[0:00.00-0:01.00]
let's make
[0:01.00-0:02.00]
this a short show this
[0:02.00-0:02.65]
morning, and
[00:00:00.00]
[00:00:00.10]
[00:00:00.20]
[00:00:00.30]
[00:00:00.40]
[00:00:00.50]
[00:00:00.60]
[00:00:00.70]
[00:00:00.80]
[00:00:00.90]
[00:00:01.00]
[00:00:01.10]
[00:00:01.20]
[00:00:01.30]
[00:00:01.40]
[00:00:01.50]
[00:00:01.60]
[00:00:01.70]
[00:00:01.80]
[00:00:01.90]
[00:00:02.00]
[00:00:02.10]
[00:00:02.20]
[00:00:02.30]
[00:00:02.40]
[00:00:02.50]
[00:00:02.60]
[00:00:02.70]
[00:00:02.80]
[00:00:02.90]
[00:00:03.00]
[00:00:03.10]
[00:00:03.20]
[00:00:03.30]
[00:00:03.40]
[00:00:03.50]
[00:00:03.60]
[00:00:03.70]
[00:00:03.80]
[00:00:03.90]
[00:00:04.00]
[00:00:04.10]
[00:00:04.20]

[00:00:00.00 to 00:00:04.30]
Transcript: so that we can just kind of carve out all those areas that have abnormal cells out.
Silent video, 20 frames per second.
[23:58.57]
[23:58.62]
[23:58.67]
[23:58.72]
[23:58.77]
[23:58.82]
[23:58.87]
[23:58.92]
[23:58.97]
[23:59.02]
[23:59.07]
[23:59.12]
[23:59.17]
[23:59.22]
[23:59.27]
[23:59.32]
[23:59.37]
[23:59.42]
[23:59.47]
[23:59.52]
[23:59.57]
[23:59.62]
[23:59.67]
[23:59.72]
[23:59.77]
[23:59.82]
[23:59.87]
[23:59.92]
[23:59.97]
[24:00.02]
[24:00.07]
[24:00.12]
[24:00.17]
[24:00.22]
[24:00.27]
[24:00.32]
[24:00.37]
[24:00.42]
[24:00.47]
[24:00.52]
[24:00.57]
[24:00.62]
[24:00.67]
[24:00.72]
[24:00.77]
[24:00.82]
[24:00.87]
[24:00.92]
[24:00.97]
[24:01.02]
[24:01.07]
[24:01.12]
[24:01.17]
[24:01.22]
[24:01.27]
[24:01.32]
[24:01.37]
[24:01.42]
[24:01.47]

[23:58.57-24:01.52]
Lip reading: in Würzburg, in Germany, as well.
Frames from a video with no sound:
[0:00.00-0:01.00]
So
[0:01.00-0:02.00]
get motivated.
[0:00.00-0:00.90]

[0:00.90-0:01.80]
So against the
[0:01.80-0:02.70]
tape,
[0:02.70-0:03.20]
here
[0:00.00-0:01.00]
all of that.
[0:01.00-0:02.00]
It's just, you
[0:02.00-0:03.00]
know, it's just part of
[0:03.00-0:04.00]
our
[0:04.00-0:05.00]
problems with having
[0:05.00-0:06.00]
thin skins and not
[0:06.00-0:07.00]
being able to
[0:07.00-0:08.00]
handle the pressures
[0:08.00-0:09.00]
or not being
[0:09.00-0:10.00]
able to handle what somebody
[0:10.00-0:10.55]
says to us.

■ ■ ■ ■ ■

• _Work to complete_
The expected answer is a copy of every line in the entries that holds the word "video".

• _Reply to the task_
Silent video, 20 frames per second.
Frames from a video with no sound:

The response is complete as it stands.